Use tax is imposed on the use of taxable items and services in a state when the sales tax has not been paid. For example, use tax would be due if taxable property is purchased from a seller located outside of New York, the property is used in New York, and sales tax was not paid on the purchase.
With online platforms and sales being increasingly popular, this concept is significant. Remote retailers that make sales into a state but do not have any presence there (i.e. an office, store, storage, employees) may not be registered to collect sales tax in that state because of the lack of presence. However, the use tax reporting requirement that has been recently implemented by a number of states requires remote retailers to notify their customers that they may owe use tax on their purchases.
Direct Marketing Association v. Brohl
Colorado passed a law in 2010 informing retailers that those who sell to customers in Colorado but don’t collect sales tax, now have an obligation to do so. The Direct Marketing Association filed a lawsuit, claiming that this reporting requirement violated the Commerce Clause (which gives Congress the power to regulate commerce) and discriminates against interstate commerce. Colorado’s law also challenged the physical presence nexus standard that was enacted by the U.S. Supreme Court in 1992 with Quill Corp. v. North Dakota. The physical presence nexus standard requires a retailer to have a physical presence in a state in order for a state to require a retailer to charge, collect, and remit sales and use taxes on its taxable sales. Under Quill, a state does not have the authority to make a retailer collect sales and use taxes from its customers in its state unless the retailer has a physical presence.

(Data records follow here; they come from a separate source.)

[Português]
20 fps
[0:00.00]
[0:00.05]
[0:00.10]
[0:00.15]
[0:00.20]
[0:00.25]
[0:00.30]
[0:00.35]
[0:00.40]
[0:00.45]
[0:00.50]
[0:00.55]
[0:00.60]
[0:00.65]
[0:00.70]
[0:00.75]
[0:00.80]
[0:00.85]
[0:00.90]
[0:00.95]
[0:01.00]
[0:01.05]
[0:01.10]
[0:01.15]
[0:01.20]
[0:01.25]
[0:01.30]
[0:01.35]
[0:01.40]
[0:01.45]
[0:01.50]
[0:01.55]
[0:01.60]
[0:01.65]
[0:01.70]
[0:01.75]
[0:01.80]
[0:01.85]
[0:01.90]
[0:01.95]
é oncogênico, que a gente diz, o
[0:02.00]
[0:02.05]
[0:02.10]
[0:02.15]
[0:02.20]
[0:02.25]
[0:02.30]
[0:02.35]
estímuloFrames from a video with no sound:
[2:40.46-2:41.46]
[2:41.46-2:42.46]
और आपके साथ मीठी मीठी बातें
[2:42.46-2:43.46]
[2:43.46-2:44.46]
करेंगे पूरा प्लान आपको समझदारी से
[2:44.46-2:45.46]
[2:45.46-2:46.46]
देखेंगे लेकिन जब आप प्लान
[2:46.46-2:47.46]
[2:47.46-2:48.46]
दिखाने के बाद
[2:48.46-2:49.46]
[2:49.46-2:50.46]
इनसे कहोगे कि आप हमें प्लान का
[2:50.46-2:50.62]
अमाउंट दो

After much dispute, the Colorado Department of Revenue appealed this ruling to the 10th circuit. It was decided that there is no discrimination due to the fact that the law does not view purchases as being either in-state or out-of-state activity. Instead, the law determines whether or not a retailer collects Colorado sales or use tax.

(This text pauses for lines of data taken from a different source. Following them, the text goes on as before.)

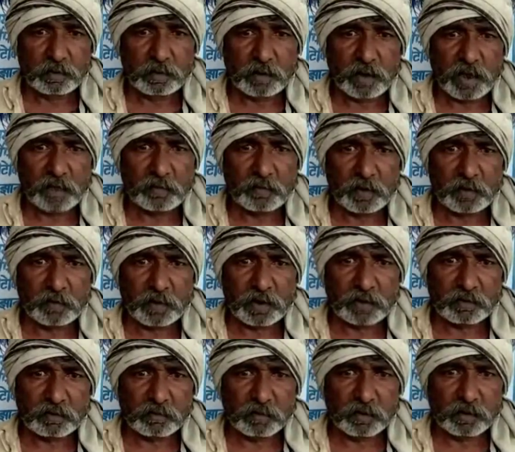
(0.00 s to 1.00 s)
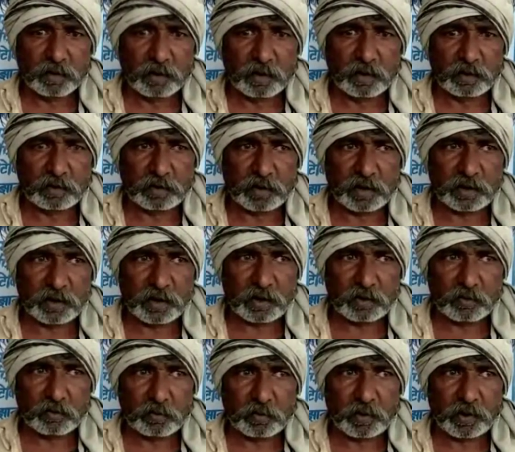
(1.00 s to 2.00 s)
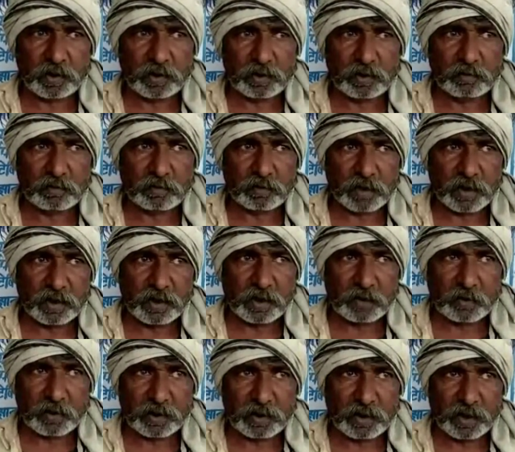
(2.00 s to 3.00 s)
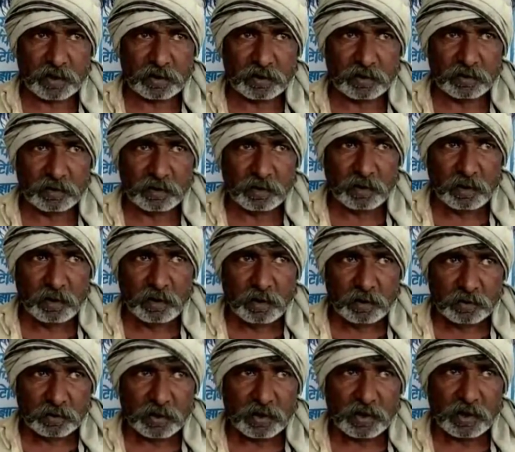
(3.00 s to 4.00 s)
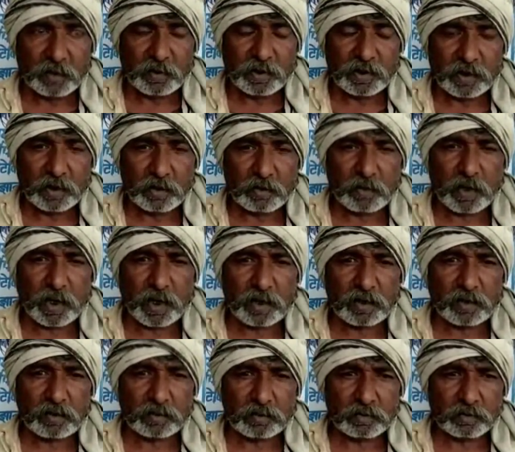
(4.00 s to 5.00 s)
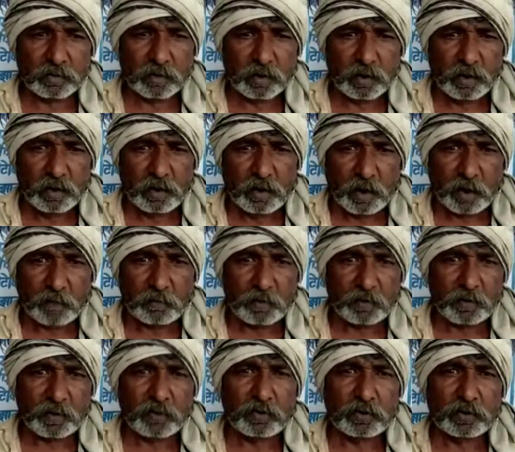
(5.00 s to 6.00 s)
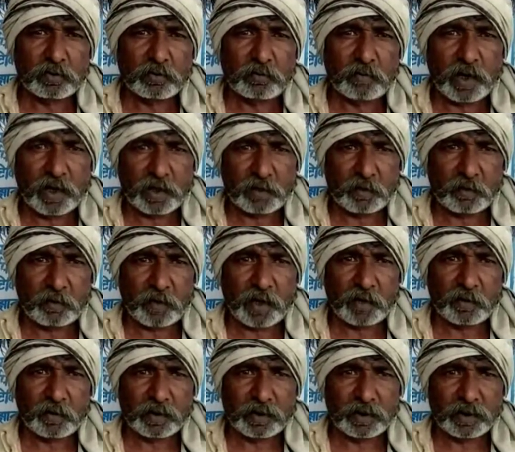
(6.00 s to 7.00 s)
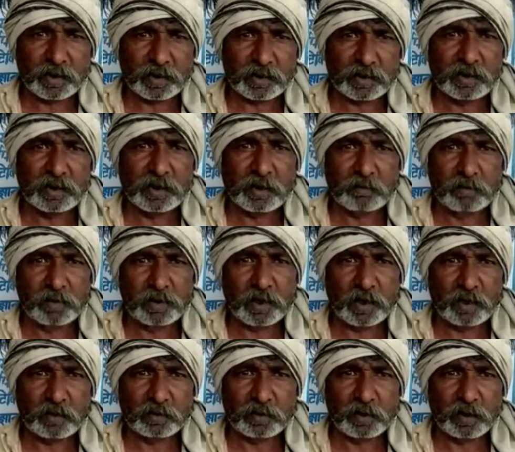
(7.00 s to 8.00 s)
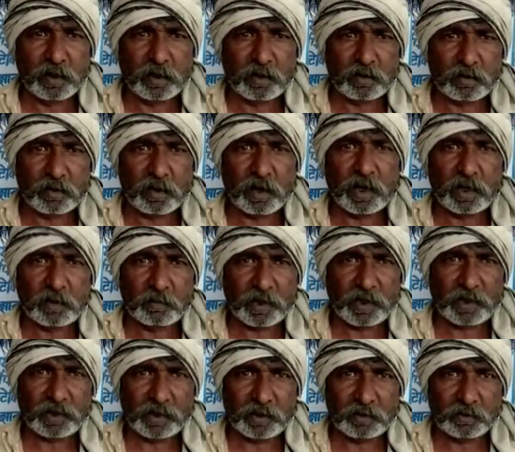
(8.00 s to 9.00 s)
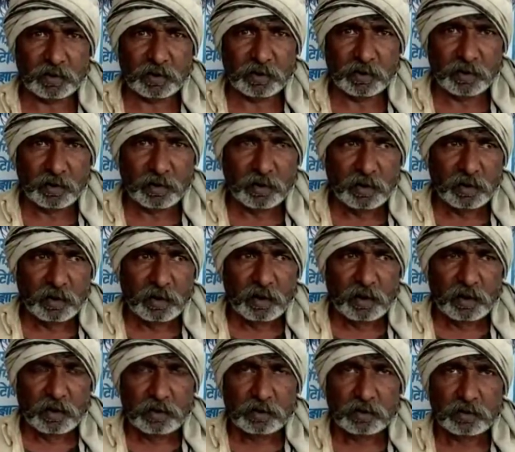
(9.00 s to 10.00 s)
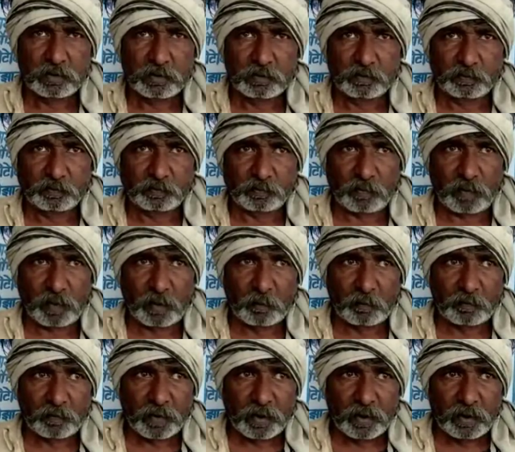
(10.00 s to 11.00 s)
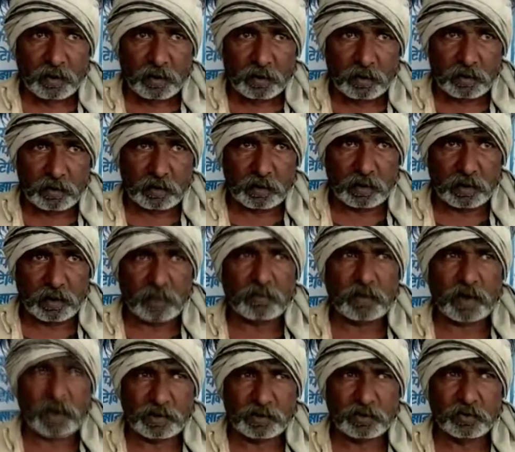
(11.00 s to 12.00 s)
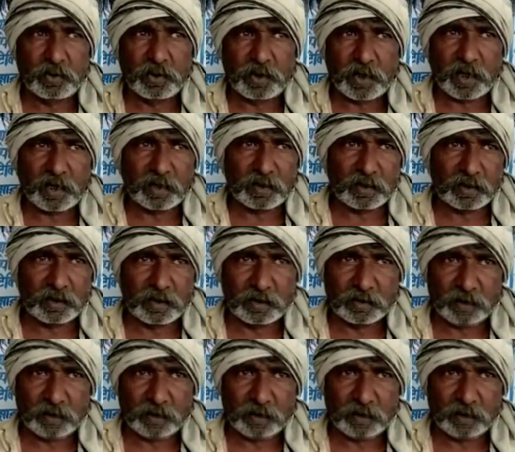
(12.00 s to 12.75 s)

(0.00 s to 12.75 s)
गर्मी में झंझट हो गई थी संजय भज्जा संजय भज्जा हम मार दो तू फिर लूच को बाहर में मार भी करते जब भी आती गाँव हमारे में रहते हम अनसुनी कर दी थी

The lawsuit was finally settled, on July 1, 2017, and Colorado’s Department of Revenue began the enforcement of the reporting and notification requirements. They have agreed to waive any penalties for failure to follow the law’s notice and requirements for transactions prior to July 1st. This ruling has had a major impact on other states, which have begun to pass similar use tax reporting requirements in order to bring in additional revenue. According to Washington’s newly passed legislation, states are losing out on a lot as, “The legislature finds that states fail to collect more than twenty-three billion dollars annually in sales taxes from remote sales over the internet and through catalogs” (WA Bill 2163 Section 201).
States That Have Imposed a Use Tax Reporting Requirement
Below is a chart of the current states that have imposed a use tax reporting requirement for remote retailers. For many states, a transactional notice will need to be sent or posted that informs in-state customers that sales or use tax is due on purchases made from the non-collecting retailer. The annual statement to purchasers will need to include the total amount paid by the customer for taxable services in the past calendar year. Lastly, the information on the annual customer information report to be sent to the state’s respective department of taxation or revenue will vary depending on the state. However, for the most part, it will need to contain all of the customers’ names and the total amounts they paid to the retailer during the calendar year. Penalties will apply for each state if they are not in compliance with the law.

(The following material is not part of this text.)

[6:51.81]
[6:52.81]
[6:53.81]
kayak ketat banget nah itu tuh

In addition, the chart below shows other states have begun to propose laws that would follow suit with similar reporting requirements.
While Connecticut has only proposed a bill that would establish a remote reporting requirement for non-collecting retailers, the Connecticut Department of Revenue Services recently sent notices to online retailers who aren’t registered to collect Connecticut sales tax. The notice requests electronic sales records for all individual sales made to customers with Connecticut addresses over the past three years. Alternately, the DRS gives the unregistered retailer the option of registering to collect Connecticut sales and use tax.
Remote sellers need to be aware of the rules and proposals in place for the states that with which they do business, even if it is only conducted making internet sales. Being informed about current updates will help keep remote sellers compliant with newly authorized reporting rules and use tax collection requirements. As displayed in this article, notice and reporting rules have been proposed by additional states. It is believed that even more states will continue to follow.